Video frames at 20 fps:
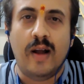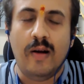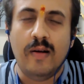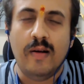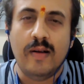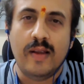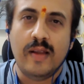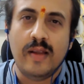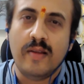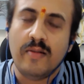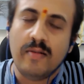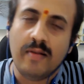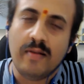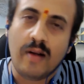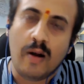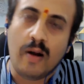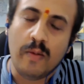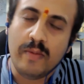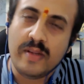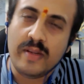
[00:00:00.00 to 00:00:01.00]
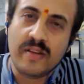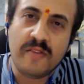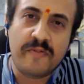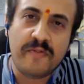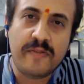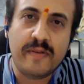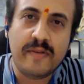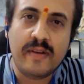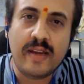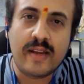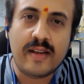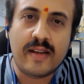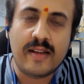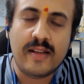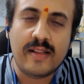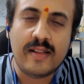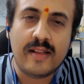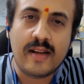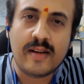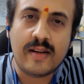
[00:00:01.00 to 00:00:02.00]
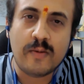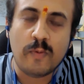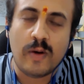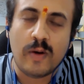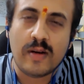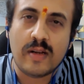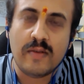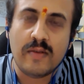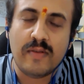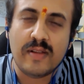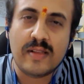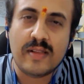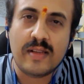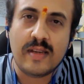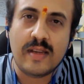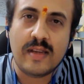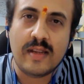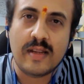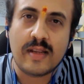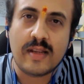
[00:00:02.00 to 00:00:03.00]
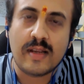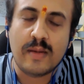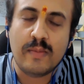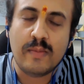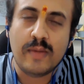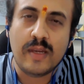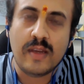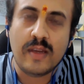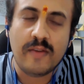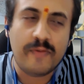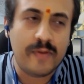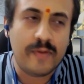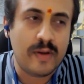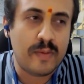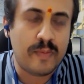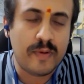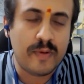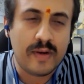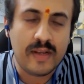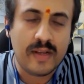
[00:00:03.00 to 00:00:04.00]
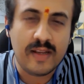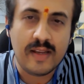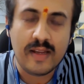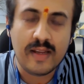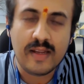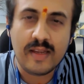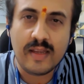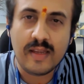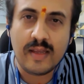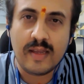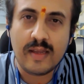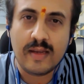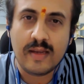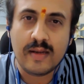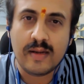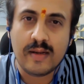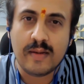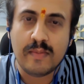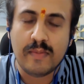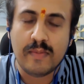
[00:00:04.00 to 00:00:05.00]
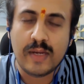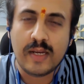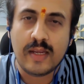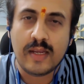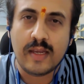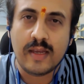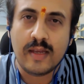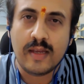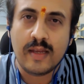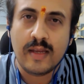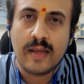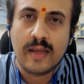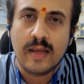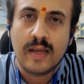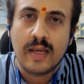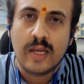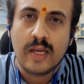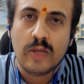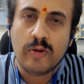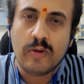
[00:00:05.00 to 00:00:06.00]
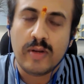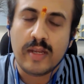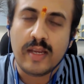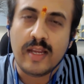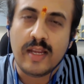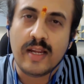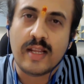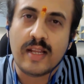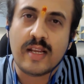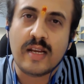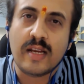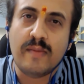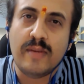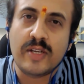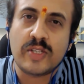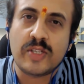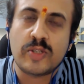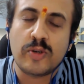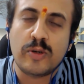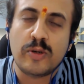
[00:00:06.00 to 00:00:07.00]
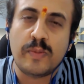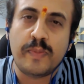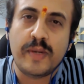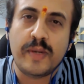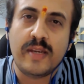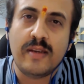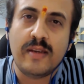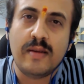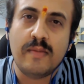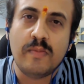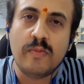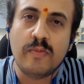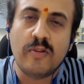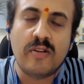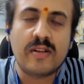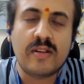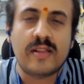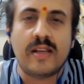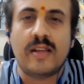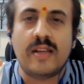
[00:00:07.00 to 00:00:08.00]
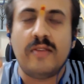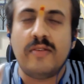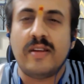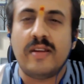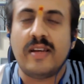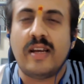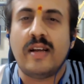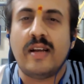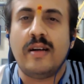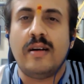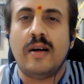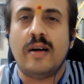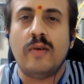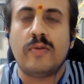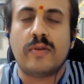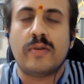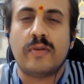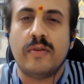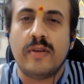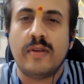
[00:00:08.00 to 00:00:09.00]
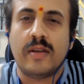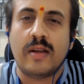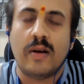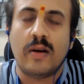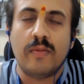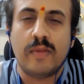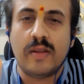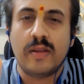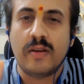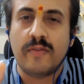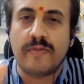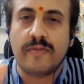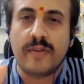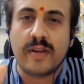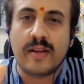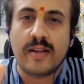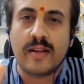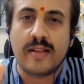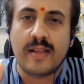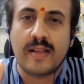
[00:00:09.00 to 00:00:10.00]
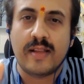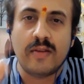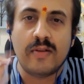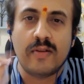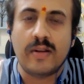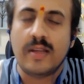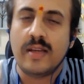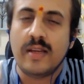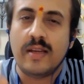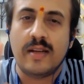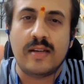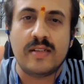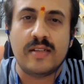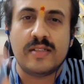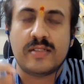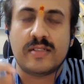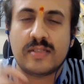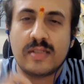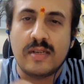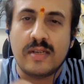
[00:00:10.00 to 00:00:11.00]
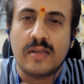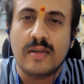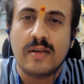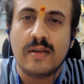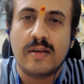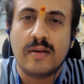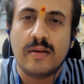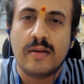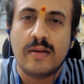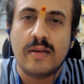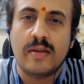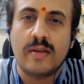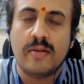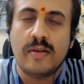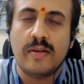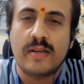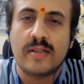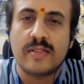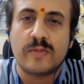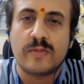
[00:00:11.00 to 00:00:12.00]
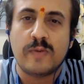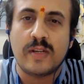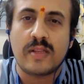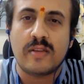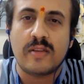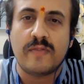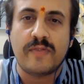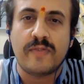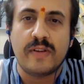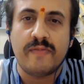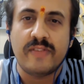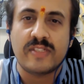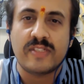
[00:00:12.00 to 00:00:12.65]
How many of you agree that whatever the incoming, if you're putting any money, your incoming should be more than your outgoing? How many of you agree? Then only it is worth of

--------------------------------

- Exercise details:
The lines from the one containing "[00:00:07.00 to 00:00:08.00]" to the last line of the records, both included: print exactly those and nothing else, leaving out any pictures.

- Output of the task:
[00:00:07.00 to 00:00:08.00]
[00:00:08.00 to 00:00:09.00]
[00:00:09.00 to 00:00:10.00]
[00:00:10.00 to 00:00:11.00]
[00:00:11.00 to 00:00:12.00]
[00:00:12.00 to 00:00:12.65]
How many of you agree that whatever the incoming, if you're putting any money, your incoming should be more than your outgoing? How many of you agree? Then only it is worth of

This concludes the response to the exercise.